*** AVAILABLE DATA

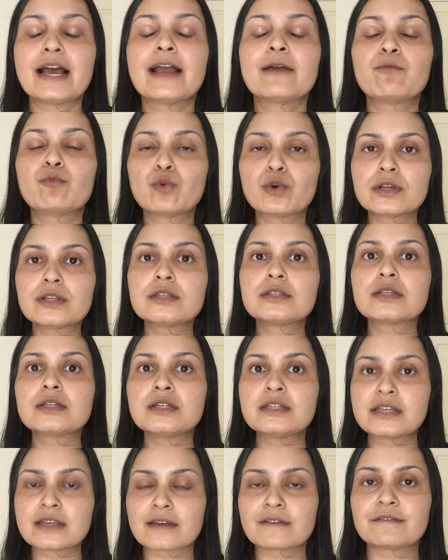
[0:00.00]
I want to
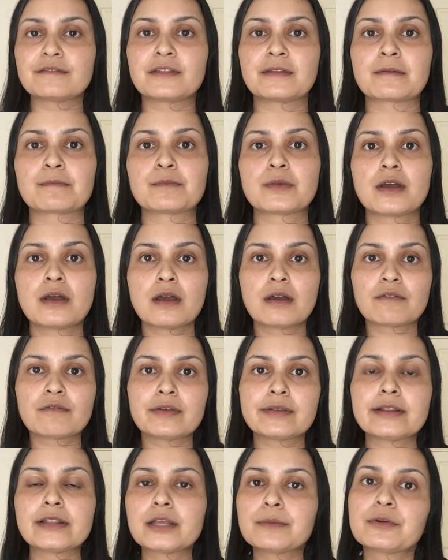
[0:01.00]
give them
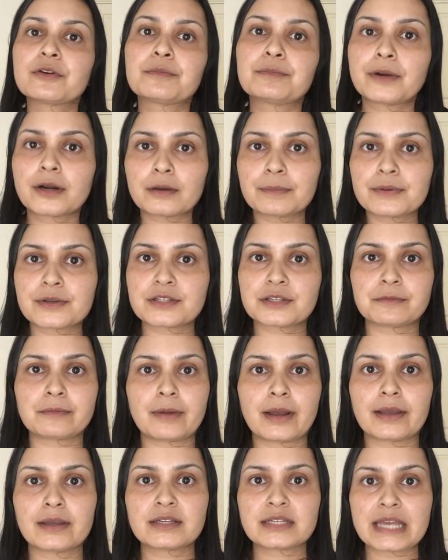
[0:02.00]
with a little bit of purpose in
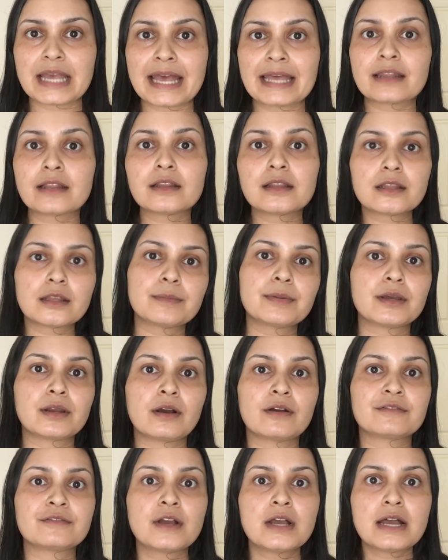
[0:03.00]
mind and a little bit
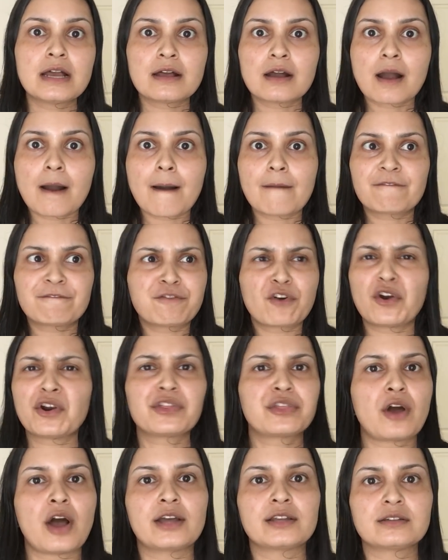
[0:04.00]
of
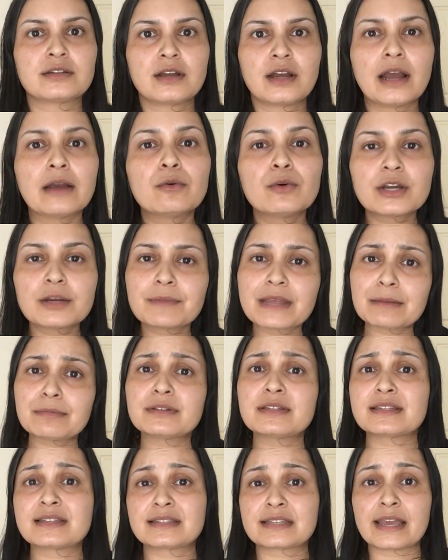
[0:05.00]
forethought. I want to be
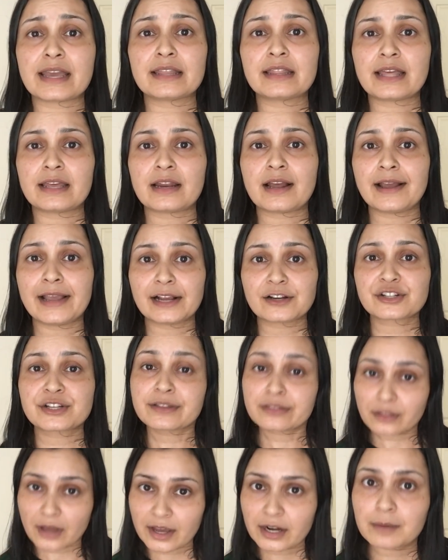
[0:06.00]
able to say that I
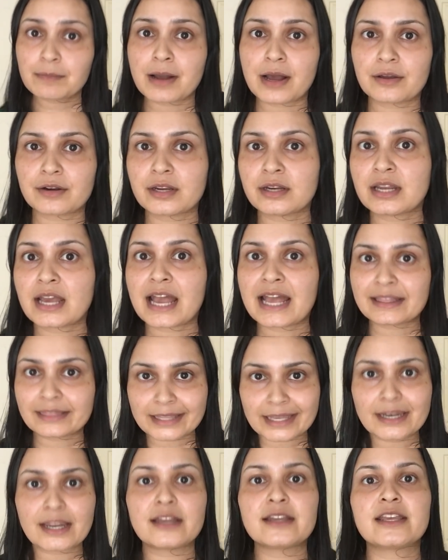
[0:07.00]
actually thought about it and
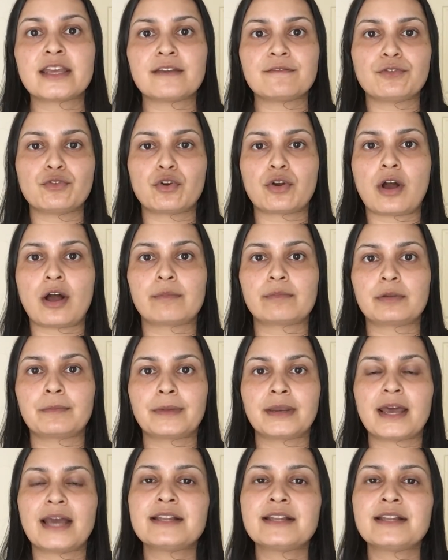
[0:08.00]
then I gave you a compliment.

******
*** AVAILABLE DATA

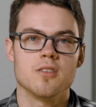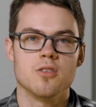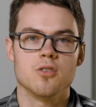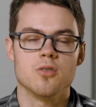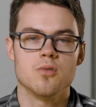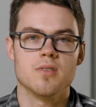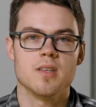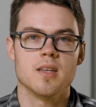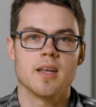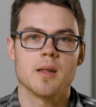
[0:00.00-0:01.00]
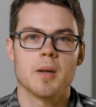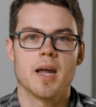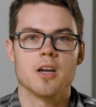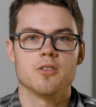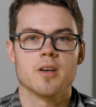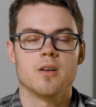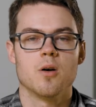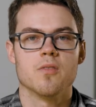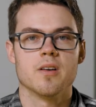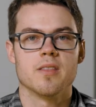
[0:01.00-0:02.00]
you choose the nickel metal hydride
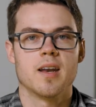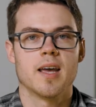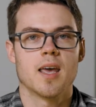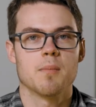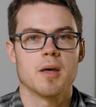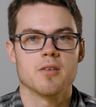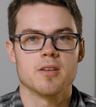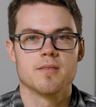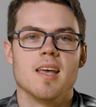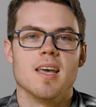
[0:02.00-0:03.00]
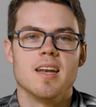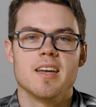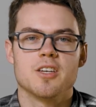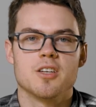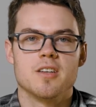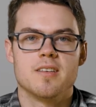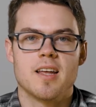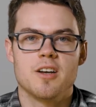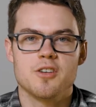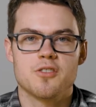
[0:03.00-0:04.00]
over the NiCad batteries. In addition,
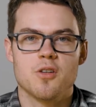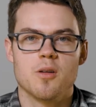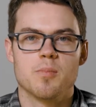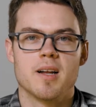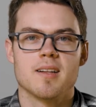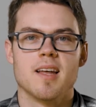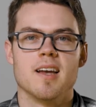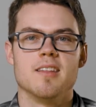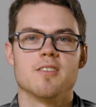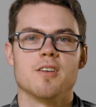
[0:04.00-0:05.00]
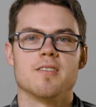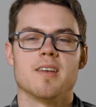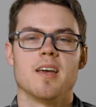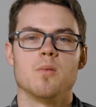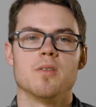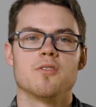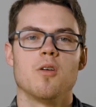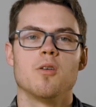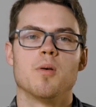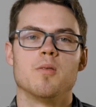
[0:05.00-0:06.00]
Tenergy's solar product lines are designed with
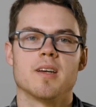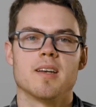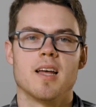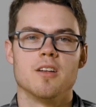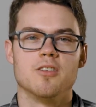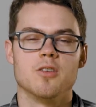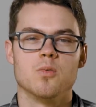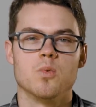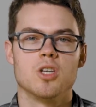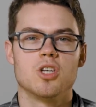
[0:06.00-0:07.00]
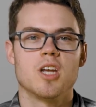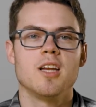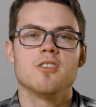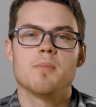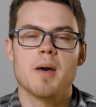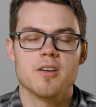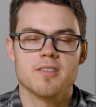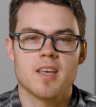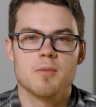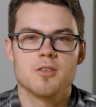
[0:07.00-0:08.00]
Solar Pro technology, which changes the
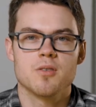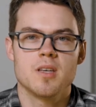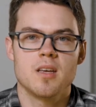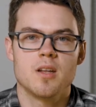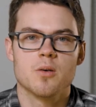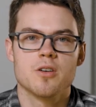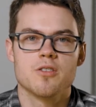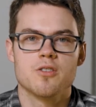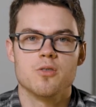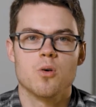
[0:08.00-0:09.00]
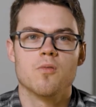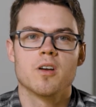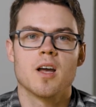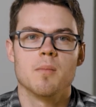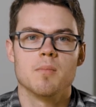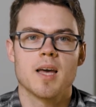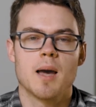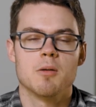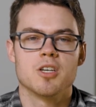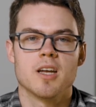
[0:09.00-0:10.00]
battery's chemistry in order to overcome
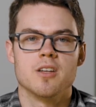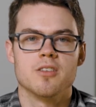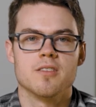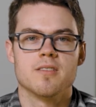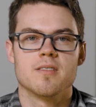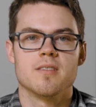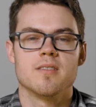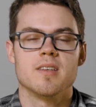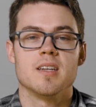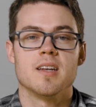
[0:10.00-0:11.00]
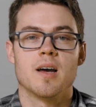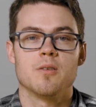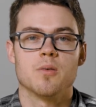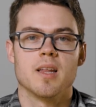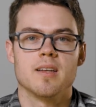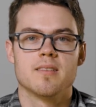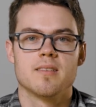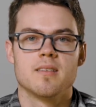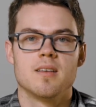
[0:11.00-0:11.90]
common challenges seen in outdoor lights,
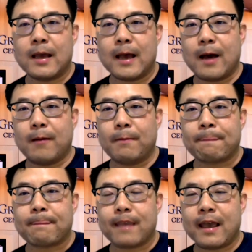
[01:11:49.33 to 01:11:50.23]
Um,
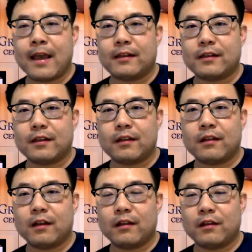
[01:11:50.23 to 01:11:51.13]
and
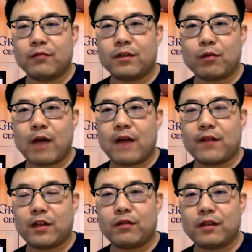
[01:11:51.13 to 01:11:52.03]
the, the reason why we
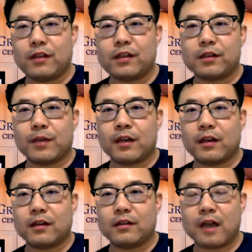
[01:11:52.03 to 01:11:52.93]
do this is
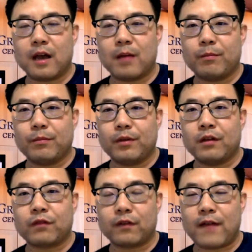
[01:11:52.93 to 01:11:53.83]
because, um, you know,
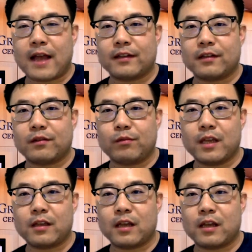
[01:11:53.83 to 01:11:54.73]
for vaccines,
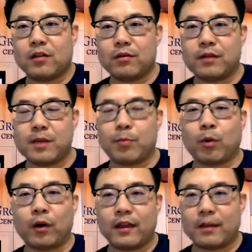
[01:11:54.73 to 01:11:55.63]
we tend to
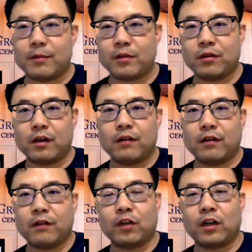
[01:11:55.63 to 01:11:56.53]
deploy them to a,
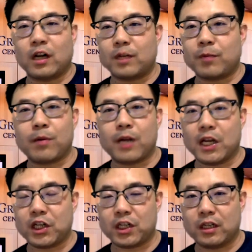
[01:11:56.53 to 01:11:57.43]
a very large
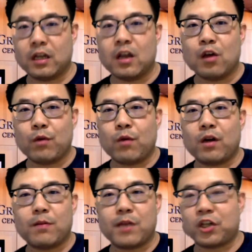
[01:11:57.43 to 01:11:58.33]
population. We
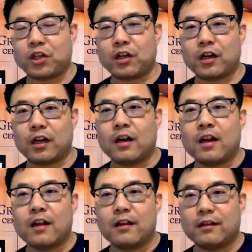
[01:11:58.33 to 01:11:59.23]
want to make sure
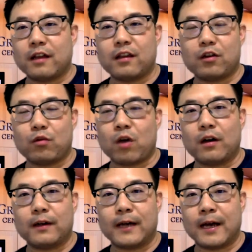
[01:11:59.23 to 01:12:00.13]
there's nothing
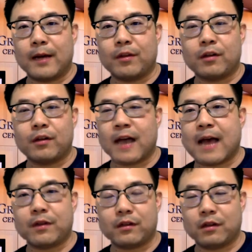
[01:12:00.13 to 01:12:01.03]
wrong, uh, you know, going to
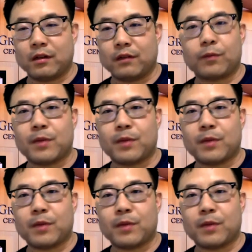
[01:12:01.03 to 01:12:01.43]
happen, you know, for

******

→ **TASK GOAL**: For the material above, give again only the lines starting at the line that contains "[0:02.00-0:03.00]" and ending at the line that contains "[0:10.00-0:11.00]". Pictures do not belong in the copy.

→ **SOLUTION FOR THIS EXERCISE**:
[0:02.00-0:03.00]
[0:03.00-0:04.00]
over the NiCad batteries. In addition,
[0:04.00-0:05.00]
[0:05.00-0:06.00]
Tenergy's solar product lines are designed with
[0:06.00-0:07.00]
[0:07.00-0:08.00]
Solar Pro technology, which changes the
[0:08.00-0:09.00]
[0:09.00-0:10.00]
battery's chemistry in order to overcome
[0:10.00-0:11.00]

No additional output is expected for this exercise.